J’entends autour de moi répéter dans la foule : « Quel couple jeune… que la mariée est jolie ! » Ces mots résonnent encore à mon oreille quand nous prenons place dans la voiture. Là éclate soudain la gaieté ; nous parlons tous ensemble, et Sophie nous amuse tous en racontant que lorsqu’elle a demandé à Traddles la licence dont il s’était chargé, elle s’est presque trouvée mal de peur, persuadée que Traddles l’aurait perdue.
Un déjeuner nous réunit tous à une table sur laquelle abondent les mets substantiels et les friandises, les vins et les liqueurs. Je bois et mange, mais comme on mange et boit dans un rêve, sans la moindre perception de saveur ou de parfum.
Je fais un discours, mais un discours en rêve, sans la moindre idée de ce que je vais dire ou de ce que j’ai dit. Nous sommes tous heureux et joyeux, et Jip reçoit sa part du gâteau de noces (dont plus tard il aura une indigestion).

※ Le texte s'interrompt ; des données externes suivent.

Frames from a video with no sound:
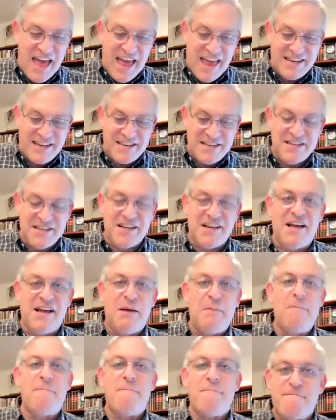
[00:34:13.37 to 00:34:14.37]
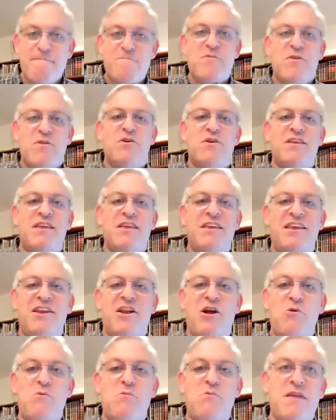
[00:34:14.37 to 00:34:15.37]
And um,
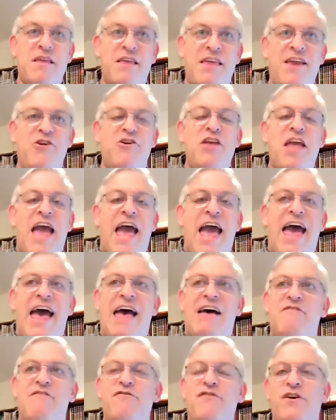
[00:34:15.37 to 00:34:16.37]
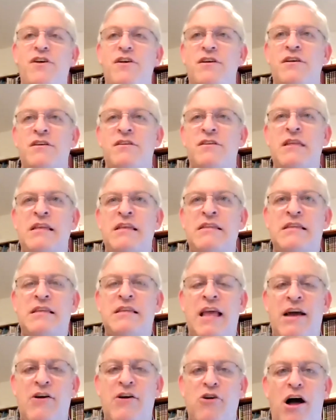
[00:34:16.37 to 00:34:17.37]
you know, here you have El uh, uh,
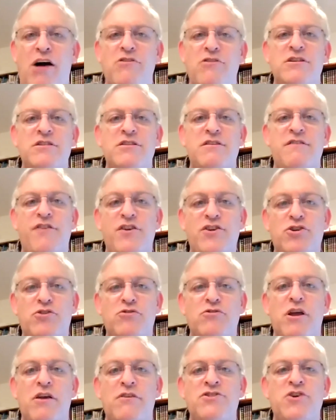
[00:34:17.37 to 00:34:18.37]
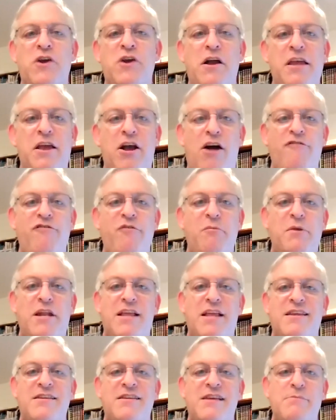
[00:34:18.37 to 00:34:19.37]
Al official Israeli
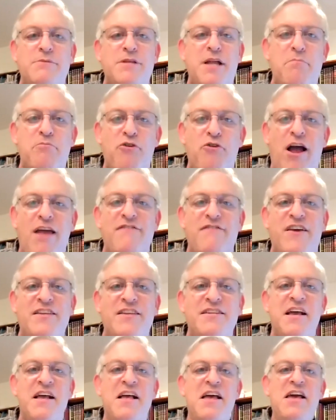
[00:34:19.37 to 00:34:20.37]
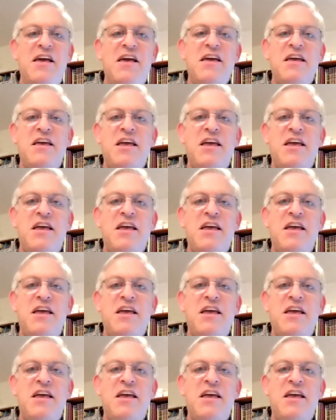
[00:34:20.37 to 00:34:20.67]
government at the time, it's not private,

Les chevaux de poste sont à la voiture. Dora sort avec Miss Lavinia pour changer de robe. Ma tante et Miss Clarissa restent avec nous, et nous nous promenons dans le jardin. Dora est prête, et Miss Lavinia s’agite autour d’elle au moment de se priver du joli joujou qui l’a si agréablement occupée. Dora découvre une série de choses oubliées, et chacun court de tous côtés pour les lui apporter.

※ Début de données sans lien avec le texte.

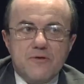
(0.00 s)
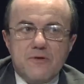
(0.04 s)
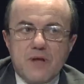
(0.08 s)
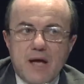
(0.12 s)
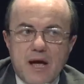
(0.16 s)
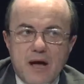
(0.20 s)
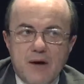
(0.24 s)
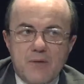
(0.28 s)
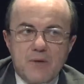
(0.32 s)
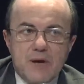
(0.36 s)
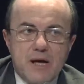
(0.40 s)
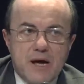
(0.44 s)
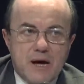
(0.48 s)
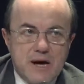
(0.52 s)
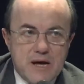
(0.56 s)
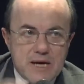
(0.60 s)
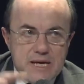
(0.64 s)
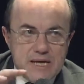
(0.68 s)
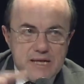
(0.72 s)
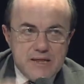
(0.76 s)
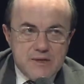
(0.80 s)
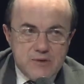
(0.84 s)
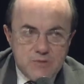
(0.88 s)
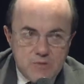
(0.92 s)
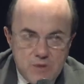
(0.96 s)
area
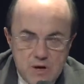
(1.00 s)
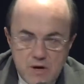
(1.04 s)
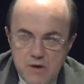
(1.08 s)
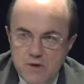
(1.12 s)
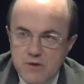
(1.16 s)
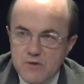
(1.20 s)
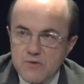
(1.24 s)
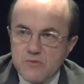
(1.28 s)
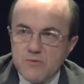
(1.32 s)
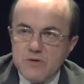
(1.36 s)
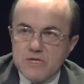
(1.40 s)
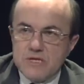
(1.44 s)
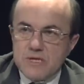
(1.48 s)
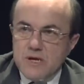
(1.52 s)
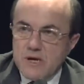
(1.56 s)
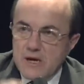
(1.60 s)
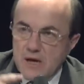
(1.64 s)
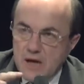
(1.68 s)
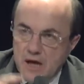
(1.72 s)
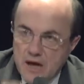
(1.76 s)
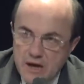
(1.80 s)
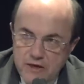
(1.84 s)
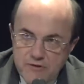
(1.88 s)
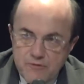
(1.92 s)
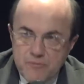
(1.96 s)
in the world, with a
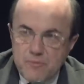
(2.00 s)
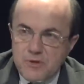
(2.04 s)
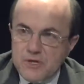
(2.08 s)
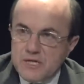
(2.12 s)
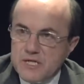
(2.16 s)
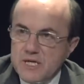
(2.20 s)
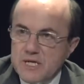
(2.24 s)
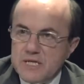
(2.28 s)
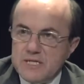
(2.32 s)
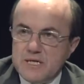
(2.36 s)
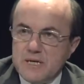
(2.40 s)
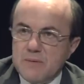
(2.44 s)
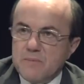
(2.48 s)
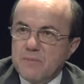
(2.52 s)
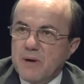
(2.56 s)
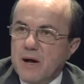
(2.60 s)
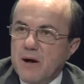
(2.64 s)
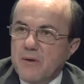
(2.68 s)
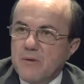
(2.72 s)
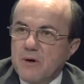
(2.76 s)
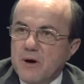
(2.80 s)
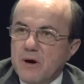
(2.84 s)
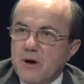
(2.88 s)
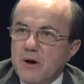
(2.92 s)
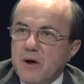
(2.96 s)
lot of purchasing
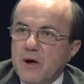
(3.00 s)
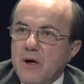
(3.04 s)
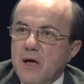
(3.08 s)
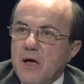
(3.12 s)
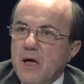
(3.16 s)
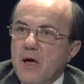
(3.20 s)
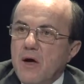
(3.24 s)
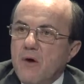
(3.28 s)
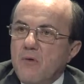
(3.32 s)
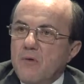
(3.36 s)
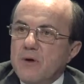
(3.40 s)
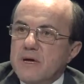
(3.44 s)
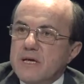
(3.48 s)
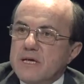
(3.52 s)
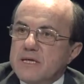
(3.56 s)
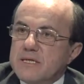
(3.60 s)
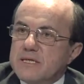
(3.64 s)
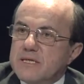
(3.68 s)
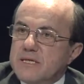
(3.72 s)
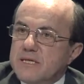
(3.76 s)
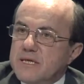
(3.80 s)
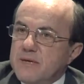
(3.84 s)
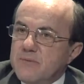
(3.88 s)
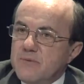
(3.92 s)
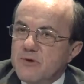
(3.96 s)
power,
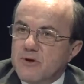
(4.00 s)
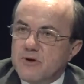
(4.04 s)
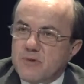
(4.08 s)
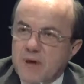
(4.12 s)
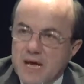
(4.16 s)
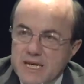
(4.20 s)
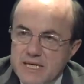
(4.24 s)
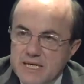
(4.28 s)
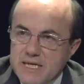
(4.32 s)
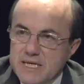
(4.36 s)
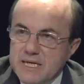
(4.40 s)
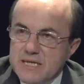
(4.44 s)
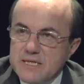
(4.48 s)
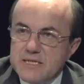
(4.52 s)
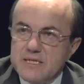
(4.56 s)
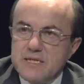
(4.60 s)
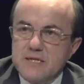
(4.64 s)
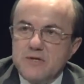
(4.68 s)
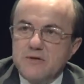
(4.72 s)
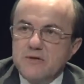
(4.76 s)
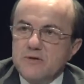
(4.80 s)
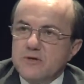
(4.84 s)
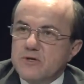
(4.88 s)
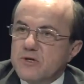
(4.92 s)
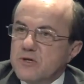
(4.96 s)
with democratic
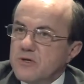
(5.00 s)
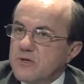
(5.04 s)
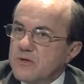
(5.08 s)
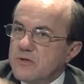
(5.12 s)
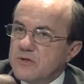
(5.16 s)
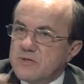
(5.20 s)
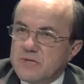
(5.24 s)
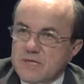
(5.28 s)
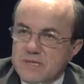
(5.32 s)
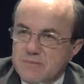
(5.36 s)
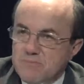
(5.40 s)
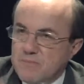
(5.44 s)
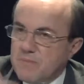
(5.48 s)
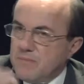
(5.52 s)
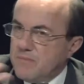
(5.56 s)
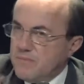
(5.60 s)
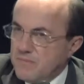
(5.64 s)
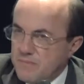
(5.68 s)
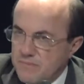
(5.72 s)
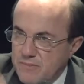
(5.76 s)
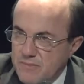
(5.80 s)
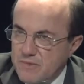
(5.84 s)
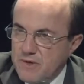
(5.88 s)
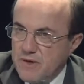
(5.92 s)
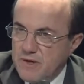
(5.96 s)
institutions,
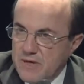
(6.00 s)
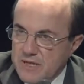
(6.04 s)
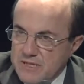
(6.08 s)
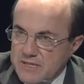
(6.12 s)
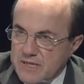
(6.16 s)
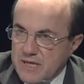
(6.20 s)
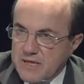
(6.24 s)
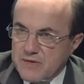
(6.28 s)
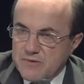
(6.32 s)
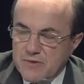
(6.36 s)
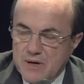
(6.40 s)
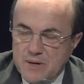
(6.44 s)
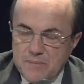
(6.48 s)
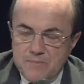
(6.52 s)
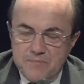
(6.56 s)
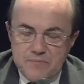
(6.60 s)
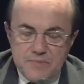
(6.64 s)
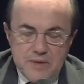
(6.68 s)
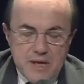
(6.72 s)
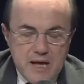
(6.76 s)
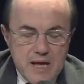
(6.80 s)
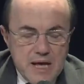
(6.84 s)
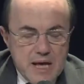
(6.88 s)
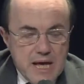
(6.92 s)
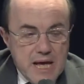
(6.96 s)
etc.
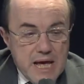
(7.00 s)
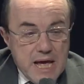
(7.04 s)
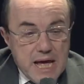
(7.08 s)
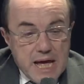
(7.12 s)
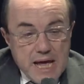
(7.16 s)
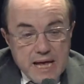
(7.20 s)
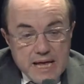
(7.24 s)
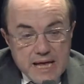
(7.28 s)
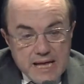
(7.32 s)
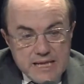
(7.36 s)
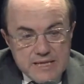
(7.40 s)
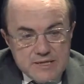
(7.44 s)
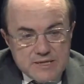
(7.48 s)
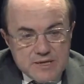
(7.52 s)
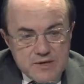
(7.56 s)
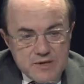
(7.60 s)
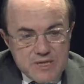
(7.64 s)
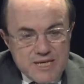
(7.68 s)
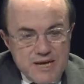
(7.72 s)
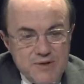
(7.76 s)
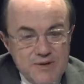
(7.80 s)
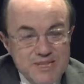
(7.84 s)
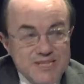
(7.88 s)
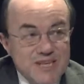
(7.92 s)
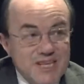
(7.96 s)
And so
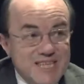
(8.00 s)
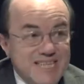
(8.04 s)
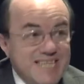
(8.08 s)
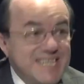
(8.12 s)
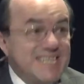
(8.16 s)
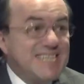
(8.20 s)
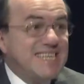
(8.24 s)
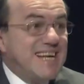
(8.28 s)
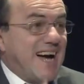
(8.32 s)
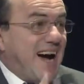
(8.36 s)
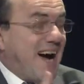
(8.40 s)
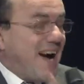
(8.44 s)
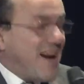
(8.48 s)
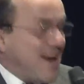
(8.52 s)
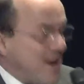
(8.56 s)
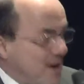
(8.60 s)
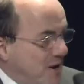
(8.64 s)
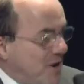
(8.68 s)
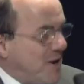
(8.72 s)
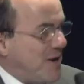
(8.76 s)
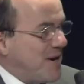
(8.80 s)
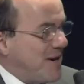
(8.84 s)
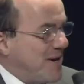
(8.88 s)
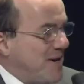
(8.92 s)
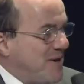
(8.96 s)
there is a
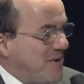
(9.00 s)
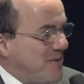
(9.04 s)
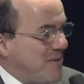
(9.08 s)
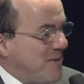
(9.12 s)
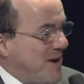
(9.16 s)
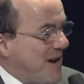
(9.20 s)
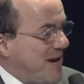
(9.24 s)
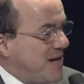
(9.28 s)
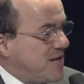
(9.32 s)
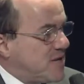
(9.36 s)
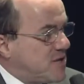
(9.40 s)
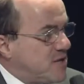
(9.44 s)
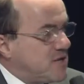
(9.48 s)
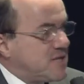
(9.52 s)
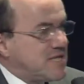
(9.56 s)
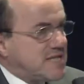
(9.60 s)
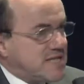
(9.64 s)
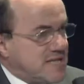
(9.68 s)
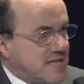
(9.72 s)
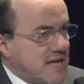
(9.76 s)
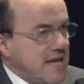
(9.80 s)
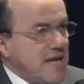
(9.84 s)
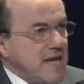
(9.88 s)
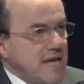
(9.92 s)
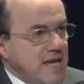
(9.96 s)
desire, in a way, to
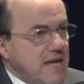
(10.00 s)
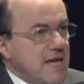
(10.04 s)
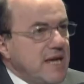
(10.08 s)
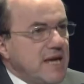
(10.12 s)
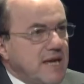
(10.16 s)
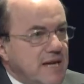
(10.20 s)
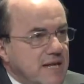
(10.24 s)
see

Enfin Dora prononce le mot d’adieu… on se groupe autour d’elle, et c’est moitié pleurant moitié souriant qu’elle s’arrache à cette émeute affectueuse pour se réfugier dans mes bras jaloux.
Je veux porter Jip ; mais Dora s’y oppose et veut le porter elle-même, de peur que Jip ne s’imagine avec désespoir qu’elle ne l’aime plus maintenant quelle est mariée. Nous sommes partis ; soudain Dora se retourne :
« — Si j’ai été boudeuse ou ingrate envers quelqu’un, qu’on me le pardonne, » dit-elle. Et elle fond en larmes ; puis, courant à Agnès, c’est à Agnès qu’elle prodigue de préférence ses derniers baisers et ses derniers adieux.
La voiture roule et je me réveille… c’est-à-dire je crois enfin que ce n’est pas un rêve : j’ai auprès de moi ma chère et jolie petite femme que j’aime tant.
« — Êtes-vous heureux, » me dit-elle, « et vous repentez-vous de votre folie ? »
Je viens de me mettre de côté pour voir défiler les images fantastiques de ce temps-là. Elles se sont évanouies, et je vais reprendre le fil de mon histoire.